Our lives are too busy.
As a parent, there is always a temptation to set the children in front of a TV, IPad, or video game, so we can get more work done.
While there may be situations and times in which we have to do that, patterning our parenting after this will kill your relationship with your children.
A heart to create memories with our children that will be talked about for years causes us to schedule time with our children.
Creating memories is more than significant events.
Growing up, I didn’t stop throwing the baseball with my dad and say, “This is a memory I want to lock away for when I’m older.” I haven’t asked, but I’m sure my dad wasn’t thinking, If I go throw the baseball with him, he will remember me as a dad that spent time with his son.”
Instead, we were living life and having fun, and the memories stuck.
Yes, we had some significant events that I’ll never forget, like going to Yellowstone National Park or our trips to Florida, but healthy daily activities can become important memories.
I determined early on that I want my kids to remember me saying “I love you” to them all the time and hugging them. Even now, each night before bed, it’s hugs, and I love you. I don’t know if that will become a memory for them, but I certainly want them always to remember my love for them.
Dinner conversations, chores, family devotions are just examples of some opportunities to create memories.
Creating memories can prepare your children and help them grow, but it doesn’t always have to.
A few weeks ago, I took the kids to an Indians baseball game. When they got in the car, I said, “Guys, we are going to get a home run ball today!” They immediately got pumped up and started cheering as we headed off for the game.
Late in the game, two home runs had been hit, but nowhere near us. Our excitement was fading, but I still was hopeful.
It was the bottom of the seventh, and I was leaning up against a tree in the home run section, eating dipping dots, when suddenly, I heard the crack of the bat. The outfielders began running back towards the warning track, and I yelled to my son Elijah, “this is it!”
I took off running through the lawn and made a fantastic play right in front of my other son, who heard the same crack of the back and tried to make a diving play on the ball.
We were determined to get this ball!
The boys have been talking about this moment ever since (and so have I). Do you know where this obsession came from? When I was a kid, my parents took me to a Cubs vs. Cardinals game.
My dad caught a Willie McGee foul ball with his hat at that game, and the crowd erupted for him. But, you might say, is that really something life-changing? Maybe not, but I never forgot it, and I remember the day my parents spent with us at that game.
Maybe my kids will remember the day dad made a fantastic play on a home run ball as well! 😄
Creating memories goes beyond parenting.
Husbands create memories with your wife.
Wives create memories with your husband.
Christians create memories with other Christian friends.
Grandparents, create memories with your grandchildren.

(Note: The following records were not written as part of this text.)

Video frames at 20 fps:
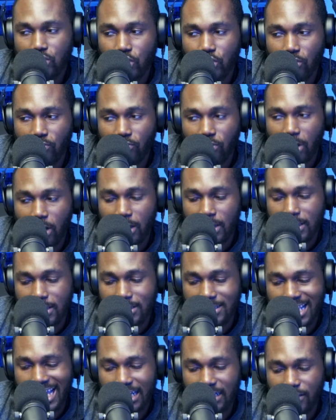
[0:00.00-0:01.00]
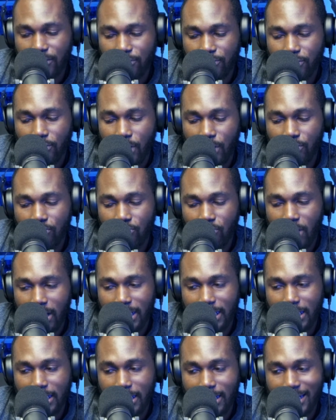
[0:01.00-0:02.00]
genre is like the front
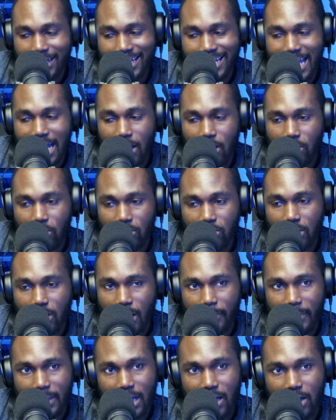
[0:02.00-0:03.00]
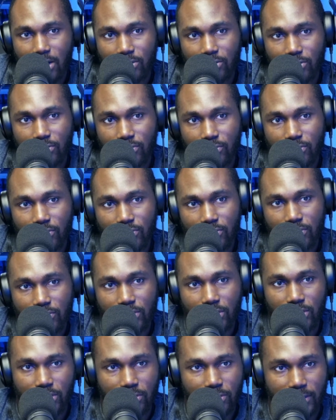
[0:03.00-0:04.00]
running now coming out of
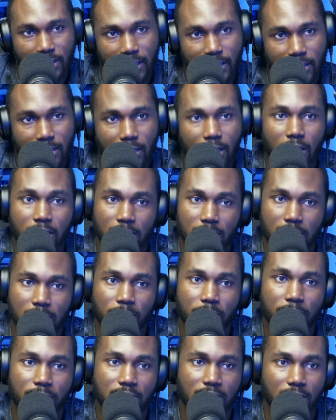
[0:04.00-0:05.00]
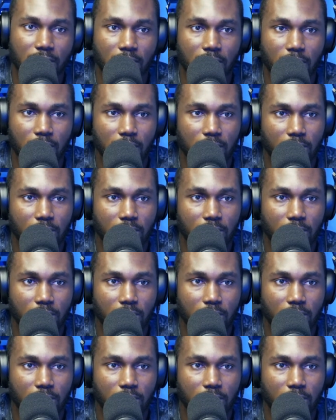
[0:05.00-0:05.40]
the UK, London in particular?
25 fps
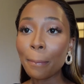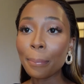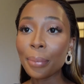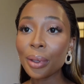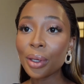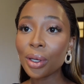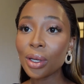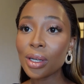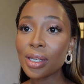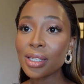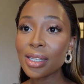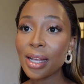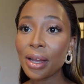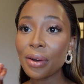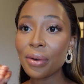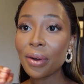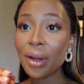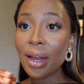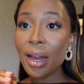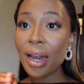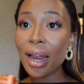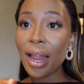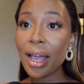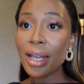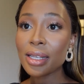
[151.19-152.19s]
because I
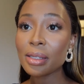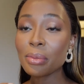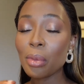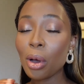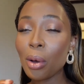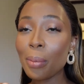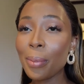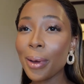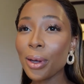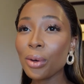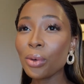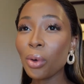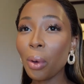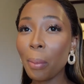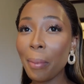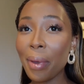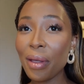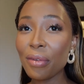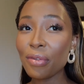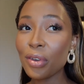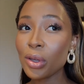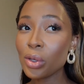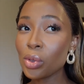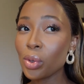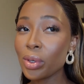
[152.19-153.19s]
realized
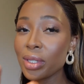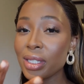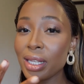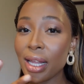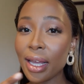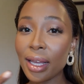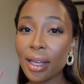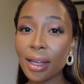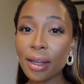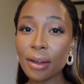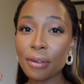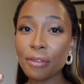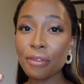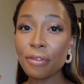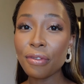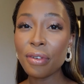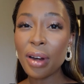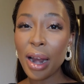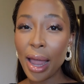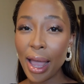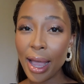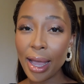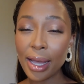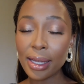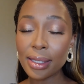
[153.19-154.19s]
my face was like
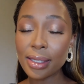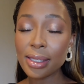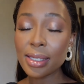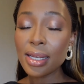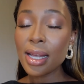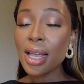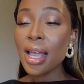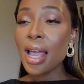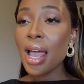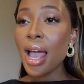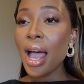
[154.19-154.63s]
flat,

I love that my parents have taken each of their grandchildren on camping trips the last two summers. Those will be memories the kids cherish forever. Making memories forces us to focus on our relationships.

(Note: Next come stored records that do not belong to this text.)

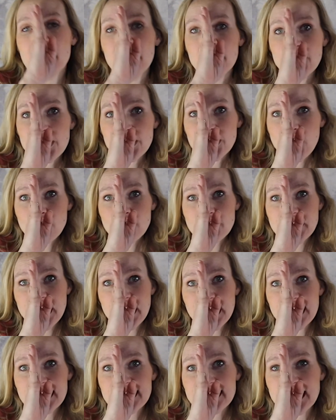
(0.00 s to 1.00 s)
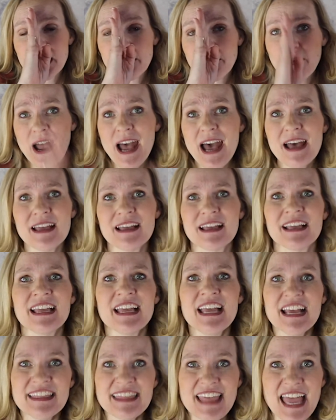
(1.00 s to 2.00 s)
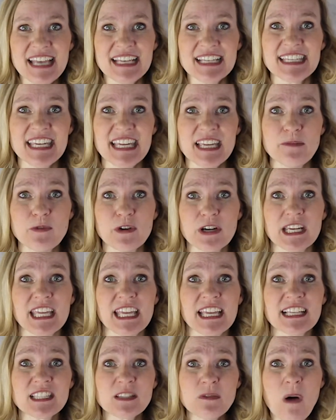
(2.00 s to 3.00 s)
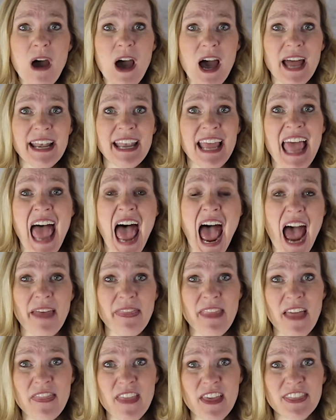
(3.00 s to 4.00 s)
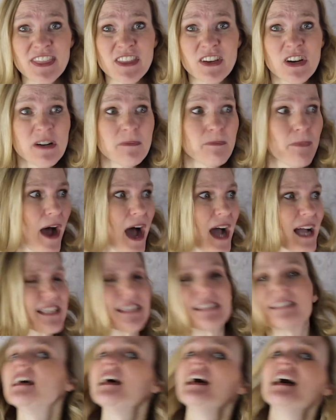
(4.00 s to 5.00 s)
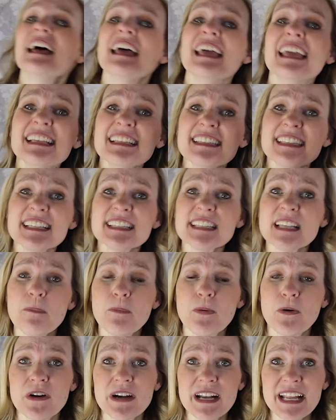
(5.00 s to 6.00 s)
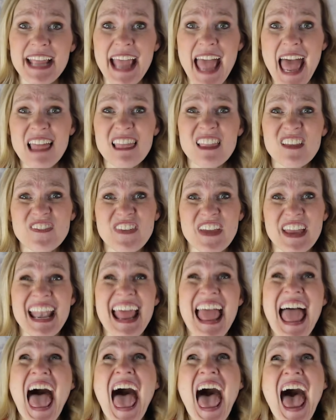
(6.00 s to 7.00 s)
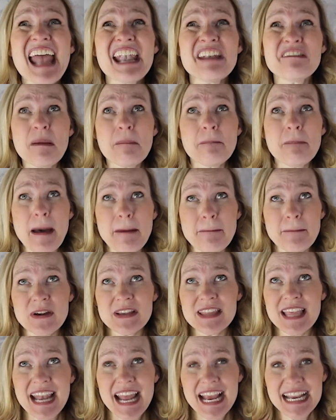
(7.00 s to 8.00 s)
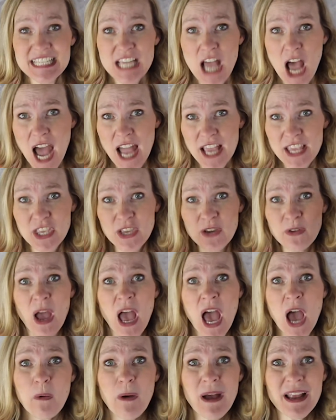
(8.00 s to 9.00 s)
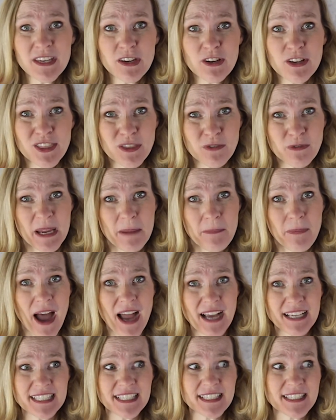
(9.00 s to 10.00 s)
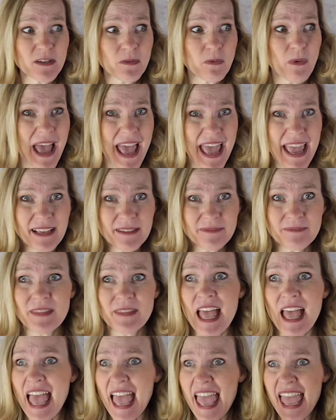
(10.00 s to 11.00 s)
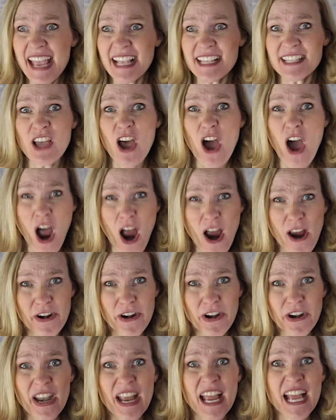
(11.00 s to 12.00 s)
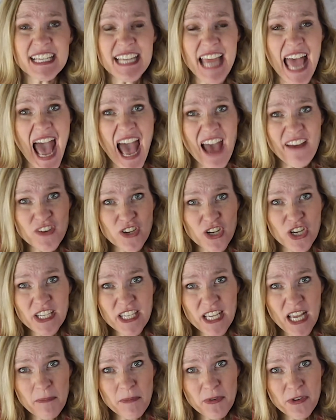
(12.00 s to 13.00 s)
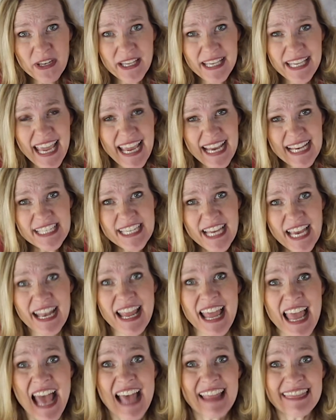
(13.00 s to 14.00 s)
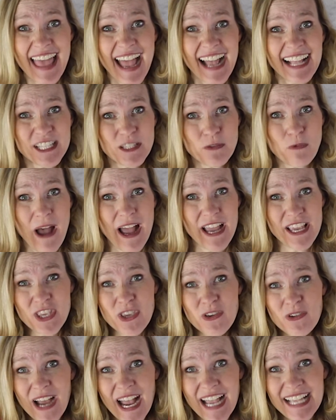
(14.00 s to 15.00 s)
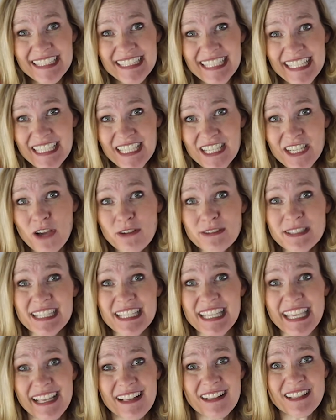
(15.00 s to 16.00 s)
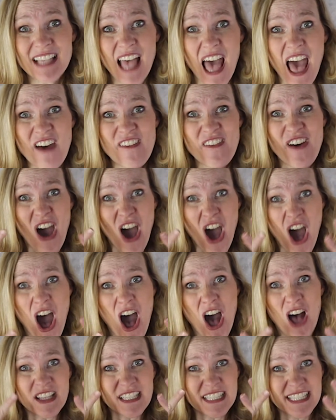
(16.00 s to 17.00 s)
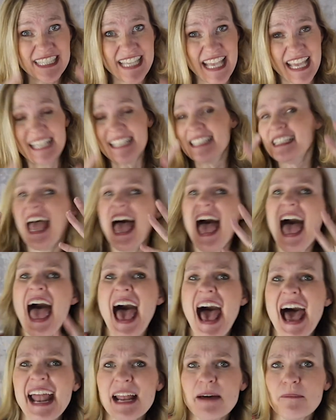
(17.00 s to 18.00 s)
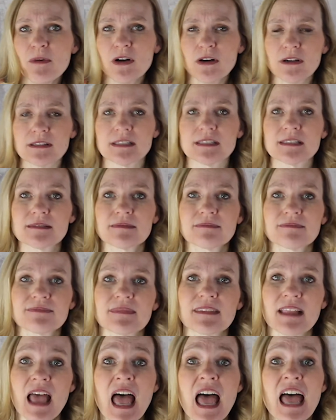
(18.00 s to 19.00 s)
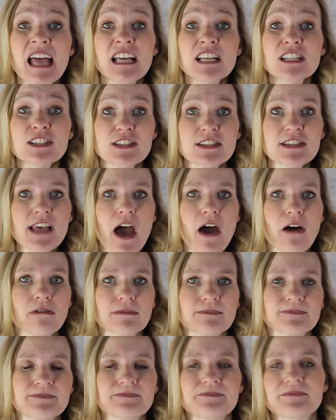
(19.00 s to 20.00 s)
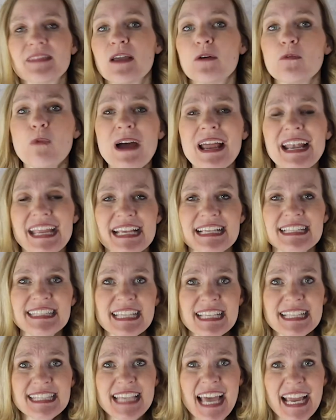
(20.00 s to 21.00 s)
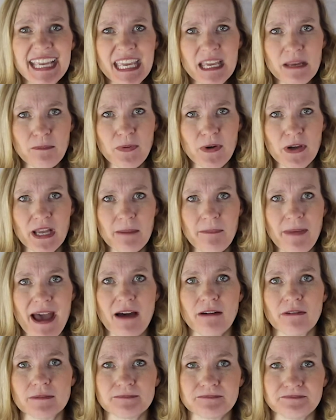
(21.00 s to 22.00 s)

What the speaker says: negotiating zebra, then team working swan, and then the 3rd box is the supporting elephant. And remember that I taught you when you're 3 boxes away, it's harder to have good communication. That's why you guys need to know skills of all 6 animals. So, what is the 2nd book about?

Our society is socially connected but lacking when it comes to genuine relationships.
I could go on for a while talking about memories and sharing with you stories, like how the boys and I tried RED HOT Chili peppers to show they were “tough guys.” Our mouths were on fire, but we high-fived and flexed our muscles and had a great memory.
How about you?
These are just a few thoughts that have been racing around in my head. What are your thoughts on memories?
Do you have any childhood memories that are special to you? Do you have any that have influenced you in adulthood?
Can I encourage you to go out and make memories with those you love no matter what stage of life you are in?
As Christians, when we weave those memories in with principles from God’s Word, they leave a foundation of memories that continue to influence those we love for years to come.